Récemment, je socialisais avec des experts juridiques, et lors d’une conversation informelle, on m’a signalé le problème de la nomination des experts judiciaires. Jusqu’au 1er mars de l’année dernière, ils étaient nommés par les tribunaux, et depuis lors, cette autorité a été reprise par le Ministre de la Justice et de l’Administration. Il n’est pas nécessaire d’être un expert en droit constitutionnel ; il suffit de suivre occasionnellement le système judiciaire pour se demander si cela est conforme à la Constitution.
À quel point cette question est sensible, peut-être même scandaleuse (nous ne voulons vraiment pas exagérer), est attesté par l’information selon laquelle une telle mauvaise solution a également été signalée par la Cour Suprême, mais le Ministère de la Justice et de l’Administration est resté sourd à ces avertissements et à d’autres.
L’article 127.b stipule que ‘les experts judiciaires permanents sont nommés et révoqués, et leurs autres droits et devoirs sont décidés par le ministre responsable de la justice. Dans le processus de nomination, l’avis préalable du président du tribunal de comté compétent sera demandé… Les recours contre les décisions du paragraphe 1 de cet article ne sont pas autorisés, mais un litige administratif peut être engagé devant le tribunal administratif compétent.’
Le Bras Étendu du Gouvernement
Alors qu’on me disait cela, le principe de la séparation des pouvoirs m’est immédiatement venu à l’esprit, qui est dangereusement violé dans ce cas.
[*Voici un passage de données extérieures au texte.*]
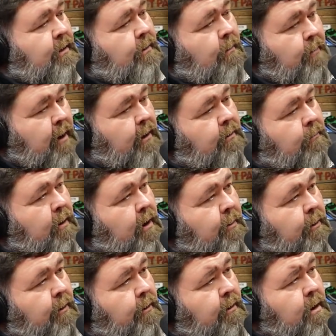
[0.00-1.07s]
a meat
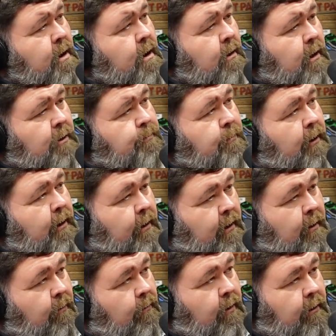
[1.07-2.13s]
thermometer, that's probably the
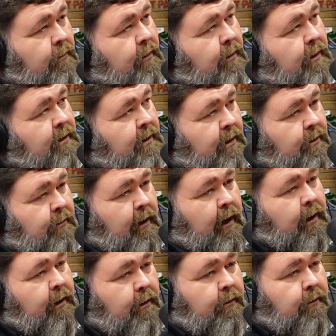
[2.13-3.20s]
number one grill accessory I
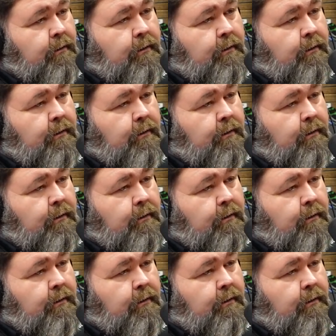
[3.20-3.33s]
use.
Les experts juridiques ont confirmé cela car le pouvoir exécutif a partiellement pris le contrôle du pouvoir judiciaire. Cela peut être facilement démontré par un exemple. Les experts judiciaires sont un ‘outil’ très important (pardonnez-moi cette expression) pour les juges, souvent décisif lorsqu’un jugement doit être rendu dans lequel l’avis d’un expert est essentiel. Les juges ne peuvent pas tout savoir ni évaluer de chaque situation quelle partie a raison, ils s’appuient donc sur les experts judiciaires comme conseillers fiables.
Considérant qu’ils peuvent (bien qu’ils ne soient pas obligés) tenir compte de l’avis de l’expert, cela signifie, pour simplifier, que les experts judiciaires décident pratiquement dans les affaires judiciaires. Pour cette raison, les experts judiciaires doivent être indépendants tout comme les juges ; c’est-à-dire, dans la séparation des pouvoirs en législatif, exécutif et judiciaire, ils doivent faire exclusivement partie du pouvoir judiciaire. Par conséquent, jusqu’à il y a un an et plus, les juges les nommaient comme leurs assistants et dépendaient de leurs évaluations pour savoir s’ils étaient de bons experts pour être engagés au tribunal ou non. Mais cette dépendance provenait de juges qui faisaient également partie du pouvoir judiciaire, et eux et les experts judiciaires pouvaient prendre des décisions indépendamment des parties dans la procédure, c’est-à-dire que l’une des parties était l’État, par exemple.